3. ユーモアで癒される
予期悲嘆が手に負えないほどつらくなったときは、笑うことで、自然にストレスを解消することができるかもしれない。笑いは、幸福ホルモンといわれるエンドルフィンの分泌を促すからだ。ユーモアが、感情を解き放つはけ口となり、悲しみや不安の重みを一時的に和らげてくれる。ある研究によると、ユーモアが好きな人の方が、大切な人との別れという悲嘆の悲しみに、うまく対処しやすいという。そうした人は、自分は状況に対処できるという「自己効力感」が強い。マイナスの身体的・感情的症状がより少なく、悲嘆の過程にあっても、全体的に正常に活動していくことができる。

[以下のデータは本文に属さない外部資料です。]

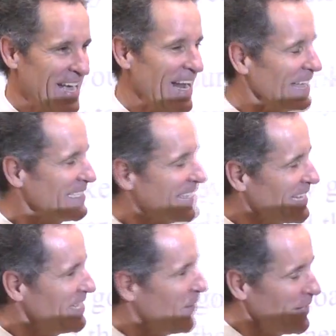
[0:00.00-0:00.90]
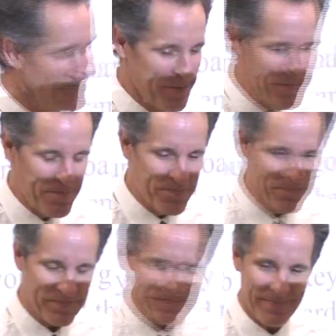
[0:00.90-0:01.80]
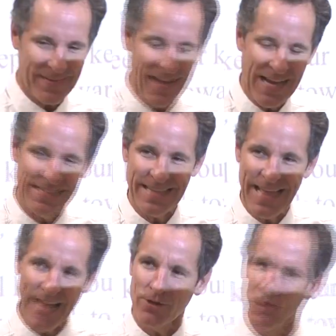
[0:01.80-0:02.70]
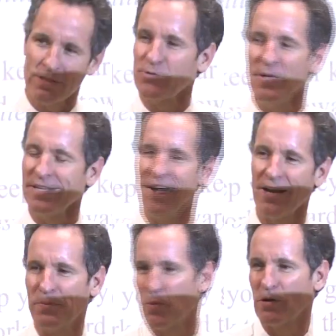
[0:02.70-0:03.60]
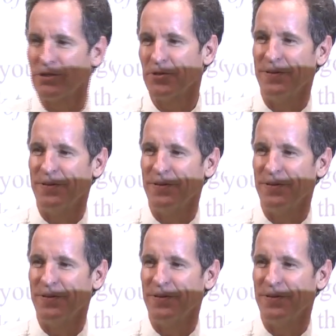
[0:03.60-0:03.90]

And I just said, you know what? I said, that goal was really not important to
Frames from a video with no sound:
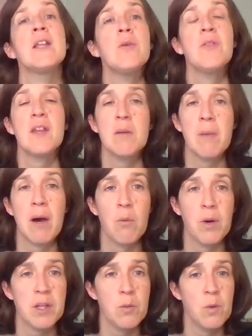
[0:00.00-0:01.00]
you think about
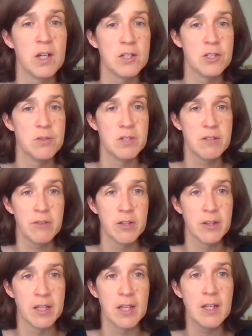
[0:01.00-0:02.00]
what you want to do
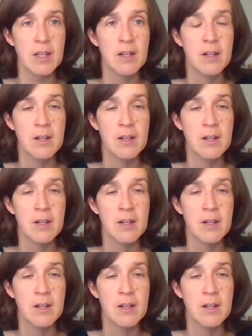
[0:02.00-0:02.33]
differently,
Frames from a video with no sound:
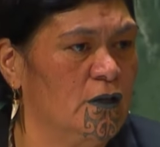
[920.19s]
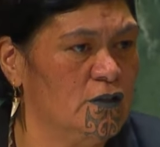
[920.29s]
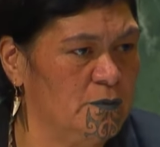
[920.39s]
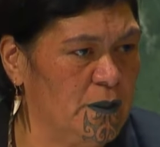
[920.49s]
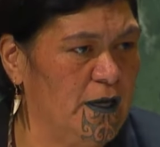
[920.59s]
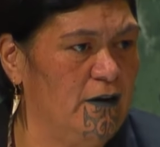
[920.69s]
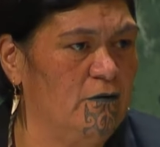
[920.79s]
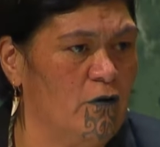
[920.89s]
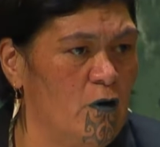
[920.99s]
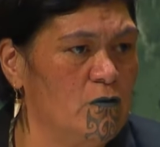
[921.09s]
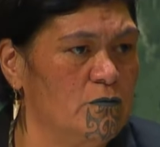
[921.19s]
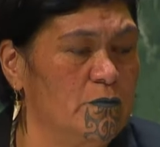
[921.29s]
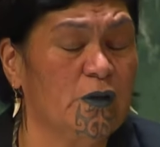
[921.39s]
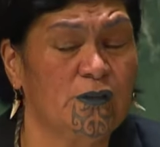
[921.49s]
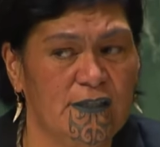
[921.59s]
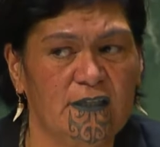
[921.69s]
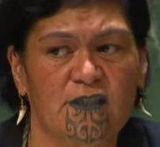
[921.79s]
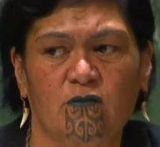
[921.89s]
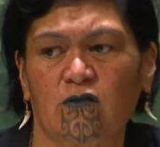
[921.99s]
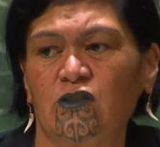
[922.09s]
to play a role because it
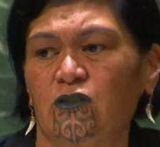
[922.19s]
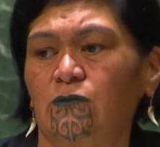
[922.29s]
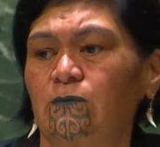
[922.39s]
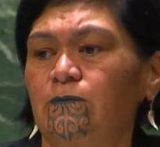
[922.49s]
is crucial.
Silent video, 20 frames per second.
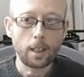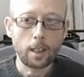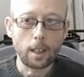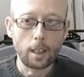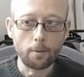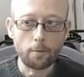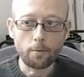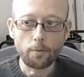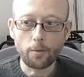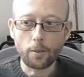
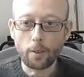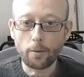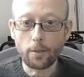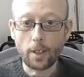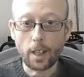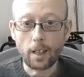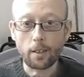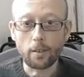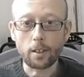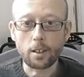I've
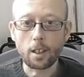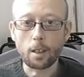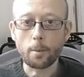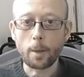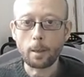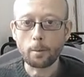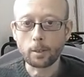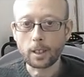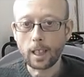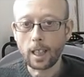found that I'm
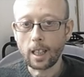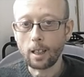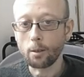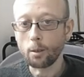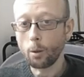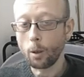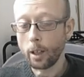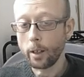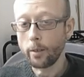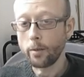able to help
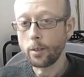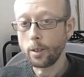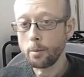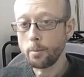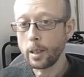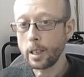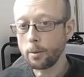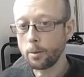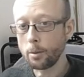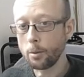quite a few
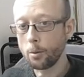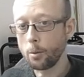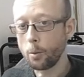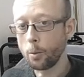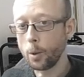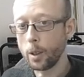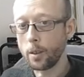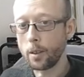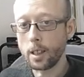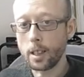people
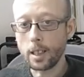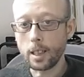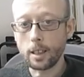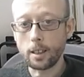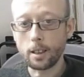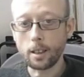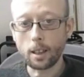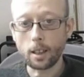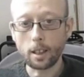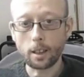with
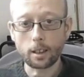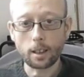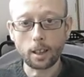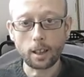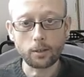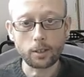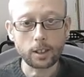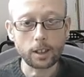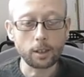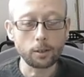the
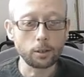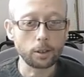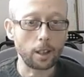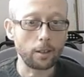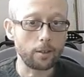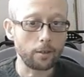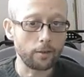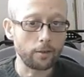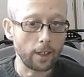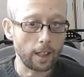kind of skills that
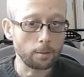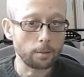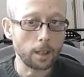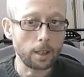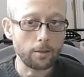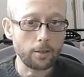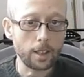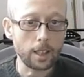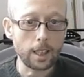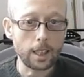I've developed
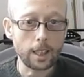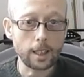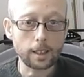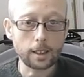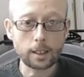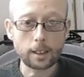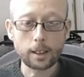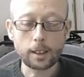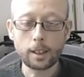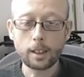over the
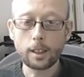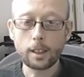years.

ユーモアが持つ癒しの力は、予期悲嘆に対処しようとする際に、とても貴重な味方となる。そのアプローチは、以下のように多方面にわたる。
・感情的な対話を和らげてくれる。健康問題や、人生を締めくくるための決断など、高齢化に関連した話し合いの場では、ユーモアが緊張を和らげ、話しやすい雰囲気づくりに役立つ。深刻な話し合いを始める前に軽口を叩けば、難しい話へと入っていきやすくなる。
・感情面のレジリエンスを生む。難しい状況を別の視点からとらえ直し、苦しい場面でもユーモアを見いだせるようになる。ユーモアを親が受け入れられるように支えることで、老化に伴う変化に適応し、前向きな姿勢を維持するよう、力づけることができる。
・介護の仕事に遊び心を取りまぜる。ユーモアがあれば、介護がより楽しくなるし、介護をする側が感じがちな精神的負担を軽減する。例えば、服を着せたり食事をさせたりといった日常的動作を手伝う際には、遊び心を取り入れよう。ふざけた歌を歌ったり、面白い話を語って聞かせたり、ちょっとした冗談を織り交ぜたりして、介護を、機能面だけを支える味気ないものではなく、もっと人間的に感じられるようにしよう。
予期悲嘆は、私たちの愛情の深さや、親とのつながりを反映した、深い感情の旅だ。そうした旅で歩を進めるにあたって、自分が感じる感情は妥当なものであることを知ろう。そうした感情に健全なかたちで対処する方法を見つけることは、自分自身ならびに高齢の親についての理解を深めることにつながり、ひいては互いの絆を強めてくれるということを知っておこう。
悲嘆のなかを進む旅は、人それぞれに異なるものだ。だから、さまざまな対処法を試し、自分に合った方法を見つけ出すことが特に大事であることを忘れないでほしい。